Madeleine

 

Comment l’oublier ? C’était l’aînée d’une famille amie, africaine, de sept enfants. J’étais alors à Bobo-Dioulasso, au Burkina Faso. Elle avait vingt ans lorsqu’elle fut frappée d’une encéphalite.  J’allais la voir régulièrement à l’hôpital. Ses parents se relayaient sans cesse à son chevet. Ils étaient pauvres ; comment acheter les médicaments et tout le nécessaire pour les différents soins. Notre communauté les soutenait de son mieux. Mais ils étaient riches de foi et d’amour. La santé de Madeleine se dégradait de jour en jour ; c’était sensible ; c’était visible. Lors d’une de mes visites, le papa me demanda de rester seul auprès de sa fille, le temps qu’il ramène à la maison son épouse épuisée qui avait veillé toute la nuit. « Je reviens au plus vite », me dit-il. « Allez-y ; lui répondis-je, je reste là ; j’attends votre retour ». Seul à seule avec Madeleine qui semblait dans un état comateux, je la regardais prendre de grandes aspirations, de plus en plus douloureuses et plus lentes. C’était vraiment impressionnant. Dans le silence de mon cœur, je priais avec ferveur, comme pour lui dire « Tiens-bon ; accroche-toi« . Je m’approchai d’elle ; je mis ma main sur son épaule, tout en lui parlant. Il y eut alors comme une profonde aspiration, un grand et long soupir … ce fut son dernier.

 

Elle avait expiré entre mes bras. J’avais, bien sûr, déjà eu contact avec la mort. Que de fois, j’étais allé prier près d’un défunt. Jamais je n’avais assisté au dernier soupir d’un mourant. Je restais là, près de Madeleine, à la contempler ; son combat était achevé ; elle reposait ; d’une certaine manière, par-delà la douleur, maintenant elle m’apaisait. En me voyant, il comprit tout de suite. « C’est fini », lui dis-je maladroitement. Avec une grande dignité, il se mit à pleurer … je ne l’avais jamais vu pleurer. Ses mots, pourtant, furent en cet instant admirables de foi et d’espérance. « Non, ce n’est pas fini , me lança-t-il, ce n’est pas fini ! elle est parti vers Dieu, ce n’est donc pas fini ». Ô combien il avait raison ! Jamais je n’oublierai ce moment ; jamais je n’oublierai Madeleine ; je la confie à la miséricorde de Dieu en chacune de mes célébrations eucharistiques.

 

Nombreux sommes-nous à avoir eu contact avec la mort, celle d’un membre de notre famille, d’un ami, d’un proche … Nous savons, nous, que la mort n’est pas la fin de tout mais la rencontre avec Celui qui est Tout.

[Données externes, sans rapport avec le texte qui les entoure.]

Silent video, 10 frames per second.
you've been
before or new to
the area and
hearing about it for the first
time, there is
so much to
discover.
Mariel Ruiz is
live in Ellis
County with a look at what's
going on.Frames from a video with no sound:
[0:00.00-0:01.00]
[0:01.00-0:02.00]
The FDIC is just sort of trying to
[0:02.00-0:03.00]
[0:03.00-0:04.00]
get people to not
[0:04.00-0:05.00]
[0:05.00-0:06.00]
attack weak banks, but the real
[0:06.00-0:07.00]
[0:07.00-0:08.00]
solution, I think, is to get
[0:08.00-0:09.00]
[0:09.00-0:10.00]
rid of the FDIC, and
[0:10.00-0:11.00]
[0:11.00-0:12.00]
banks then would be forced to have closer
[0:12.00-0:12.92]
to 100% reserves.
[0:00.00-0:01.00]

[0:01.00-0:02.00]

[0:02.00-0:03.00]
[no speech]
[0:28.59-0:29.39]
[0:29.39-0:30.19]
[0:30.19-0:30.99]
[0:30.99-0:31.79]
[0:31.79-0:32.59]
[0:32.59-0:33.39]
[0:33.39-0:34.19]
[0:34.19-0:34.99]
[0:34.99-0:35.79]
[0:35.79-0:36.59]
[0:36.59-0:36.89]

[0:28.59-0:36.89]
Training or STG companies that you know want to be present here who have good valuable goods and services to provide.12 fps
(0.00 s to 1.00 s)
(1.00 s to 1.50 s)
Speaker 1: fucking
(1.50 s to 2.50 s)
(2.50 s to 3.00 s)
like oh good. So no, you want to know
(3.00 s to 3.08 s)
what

La préface de la messe des défunts, rappelle admirablement que « si la loi de la mort nous afflige, la promesse de l’immortalité nous apporte la consolation« . Elle ajoute même :  » Pour tous ceux qui croient en toi, Seigneur, la vie n’est pas détruite, elle est transformée« .  Nous ne sommes donc pas des êtres humains à gémir sur nos morts comme s’ils étaient anéantis, nous contentant de ressasser avec nostalgie des souvenirs joyeux ou douloureux. Par-delà le vide ressenti, du fait de l’absence tangible de ceux que nous avons tant aimés, nous cheminons en communion avec nos défunts qui, eux non plus, ne nous oublient pas. Tout n’est pas fini ; la route se poursuit … autrement … mais toujours les uns avec les autres, les uns par les autres.

 

Je n’oublie donc pas Madeleine ; elle non plus, j’en suis sûr, ne m’oublie pas. N’oublions pas nos défunts … car eux ne nous oublient pas.